**TASK INSTRUCTIONS**: For the data that follows, return each line unchanged and drop the pictures.

-------- DATA RECORDS --------

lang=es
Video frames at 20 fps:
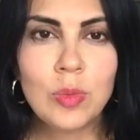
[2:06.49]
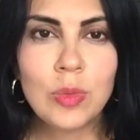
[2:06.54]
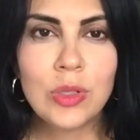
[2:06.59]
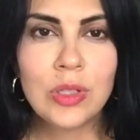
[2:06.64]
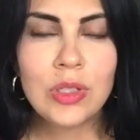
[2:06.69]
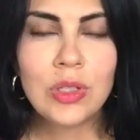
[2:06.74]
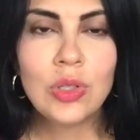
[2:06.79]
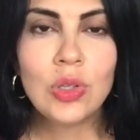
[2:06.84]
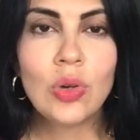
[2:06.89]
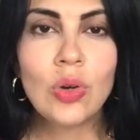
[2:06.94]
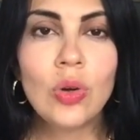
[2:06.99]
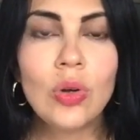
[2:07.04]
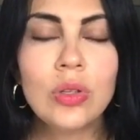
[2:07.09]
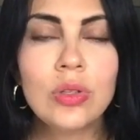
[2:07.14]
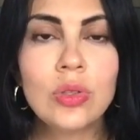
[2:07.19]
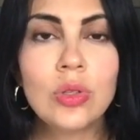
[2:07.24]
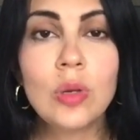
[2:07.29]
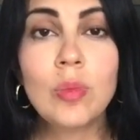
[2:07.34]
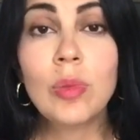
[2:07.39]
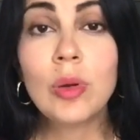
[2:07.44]
pues yo
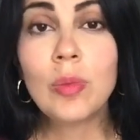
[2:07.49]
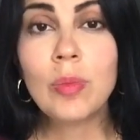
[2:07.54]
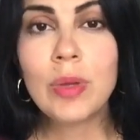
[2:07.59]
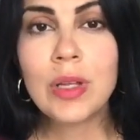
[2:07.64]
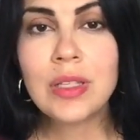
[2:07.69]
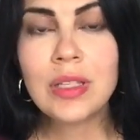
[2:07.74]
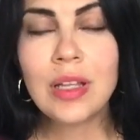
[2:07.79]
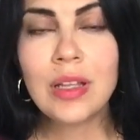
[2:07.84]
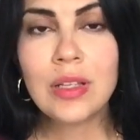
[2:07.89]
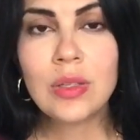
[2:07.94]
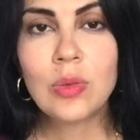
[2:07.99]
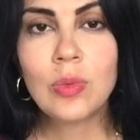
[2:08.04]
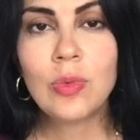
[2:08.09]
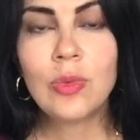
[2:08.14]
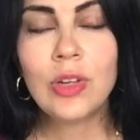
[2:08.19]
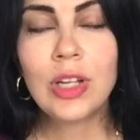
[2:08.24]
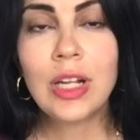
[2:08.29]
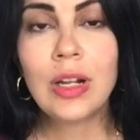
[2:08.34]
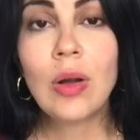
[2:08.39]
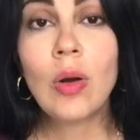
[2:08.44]
soy propensa de
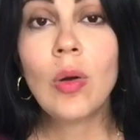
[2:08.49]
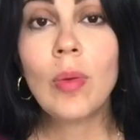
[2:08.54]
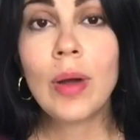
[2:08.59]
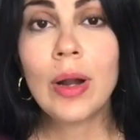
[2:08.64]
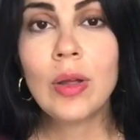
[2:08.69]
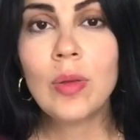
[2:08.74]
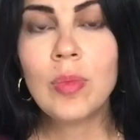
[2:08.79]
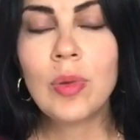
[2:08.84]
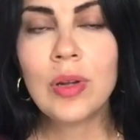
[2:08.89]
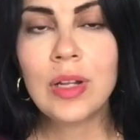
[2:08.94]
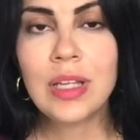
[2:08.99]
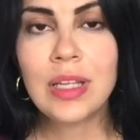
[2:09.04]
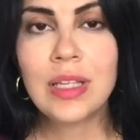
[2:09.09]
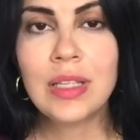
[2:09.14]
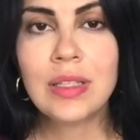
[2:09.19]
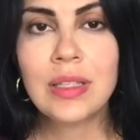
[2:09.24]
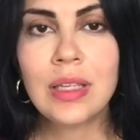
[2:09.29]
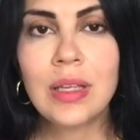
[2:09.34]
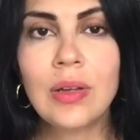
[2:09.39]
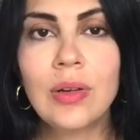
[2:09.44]
sufrir ovario
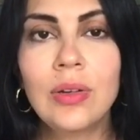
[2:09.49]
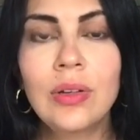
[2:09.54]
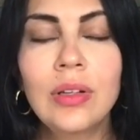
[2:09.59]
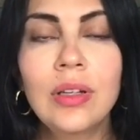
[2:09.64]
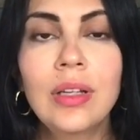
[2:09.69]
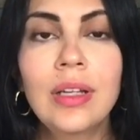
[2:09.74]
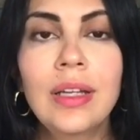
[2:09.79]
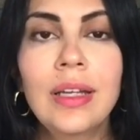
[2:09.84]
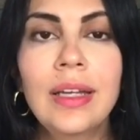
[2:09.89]
poliquístico.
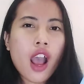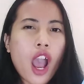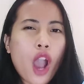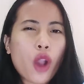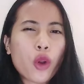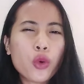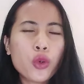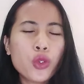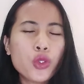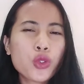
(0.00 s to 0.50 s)

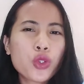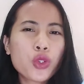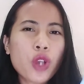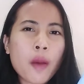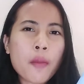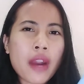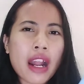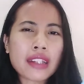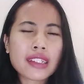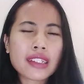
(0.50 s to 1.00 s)
Aku
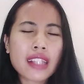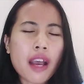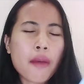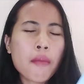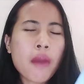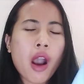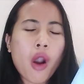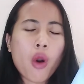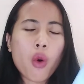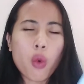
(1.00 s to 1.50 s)
juga merasa
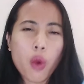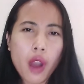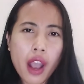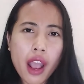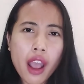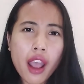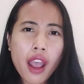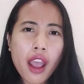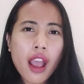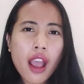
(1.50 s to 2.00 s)

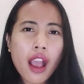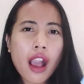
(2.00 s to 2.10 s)
bahwa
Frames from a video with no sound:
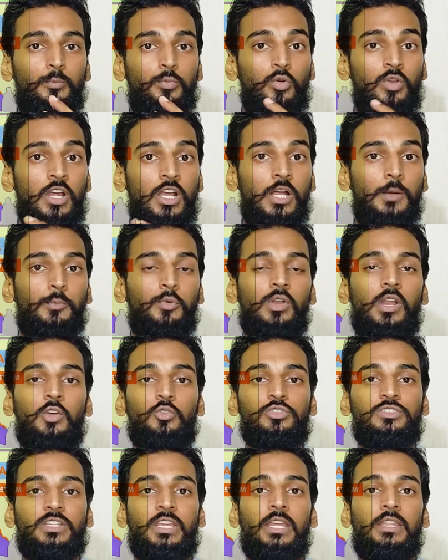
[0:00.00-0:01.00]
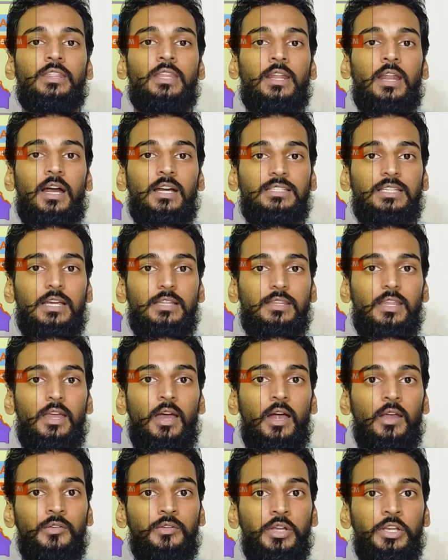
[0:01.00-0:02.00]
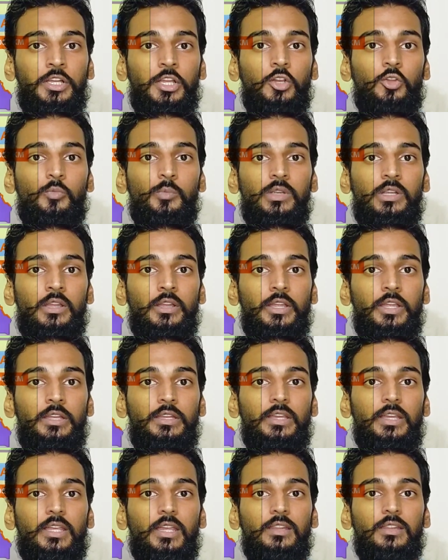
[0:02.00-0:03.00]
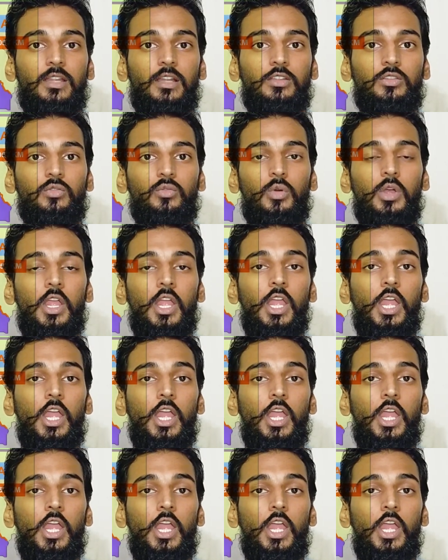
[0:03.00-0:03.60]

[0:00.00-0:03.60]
पूरा का पूरा उसके अंदर आ जाता है हंड्रेड किलोमीटर एरिया के अंदर तो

--------

**EXERCISE SOLUTION**:
lang=es
Video frames at 20 fps:
[2:06.49]
[2:06.54]
[2:06.59]
[2:06.64]
[2:06.69]
[2:06.74]
[2:06.79]
[2:06.84]
[2:06.89]
[2:06.94]
[2:06.99]
[2:07.04]
[2:07.09]
[2:07.14]
[2:07.19]
[2:07.24]
[2:07.29]
[2:07.34]
[2:07.39]
[2:07.44]
pues yo
[2:07.49]
[2:07.54]
[2:07.59]
[2:07.64]
[2:07.69]
[2:07.74]
[2:07.79]
[2:07.84]
[2:07.89]
[2:07.94]
[2:07.99]
[2:08.04]
[2:08.09]
[2:08.14]
[2:08.19]
[2:08.24]
[2:08.29]
[2:08.34]
[2:08.39]
[2:08.44]
soy propensa de
[2:08.49]
[2:08.54]
[2:08.59]
[2:08.64]
[2:08.69]
[2:08.74]
[2:08.79]
[2:08.84]
[2:08.89]
[2:08.94]
[2:08.99]
[2:09.04]
[2:09.09]
[2:09.14]
[2:09.19]
[2:09.24]
[2:09.29]
[2:09.34]
[2:09.39]
[2:09.44]
sufrir ovario
[2:09.49]
[2:09.54]
[2:09.59]
[2:09.64]
[2:09.69]
[2:09.74]
[2:09.79]
[2:09.84]
[2:09.89]
poliquístico.
(0.00 s to 0.50 s)

(0.50 s to 1.00 s)
Aku
(1.00 s to 1.50 s)
juga merasa
(1.50 s to 2.00 s)

(2.00 s to 2.10 s)
bahwa
Frames from a video with no sound:
[0:00.00-0:01.00]
[0:01.00-0:02.00]
[0:02.00-0:03.00]
[0:03.00-0:03.60]

[0:00.00-0:03.60]
पूरा का पूरा उसके अंदर आ जाता है हंड्रेड किलोमीटर एरिया के अंदर तो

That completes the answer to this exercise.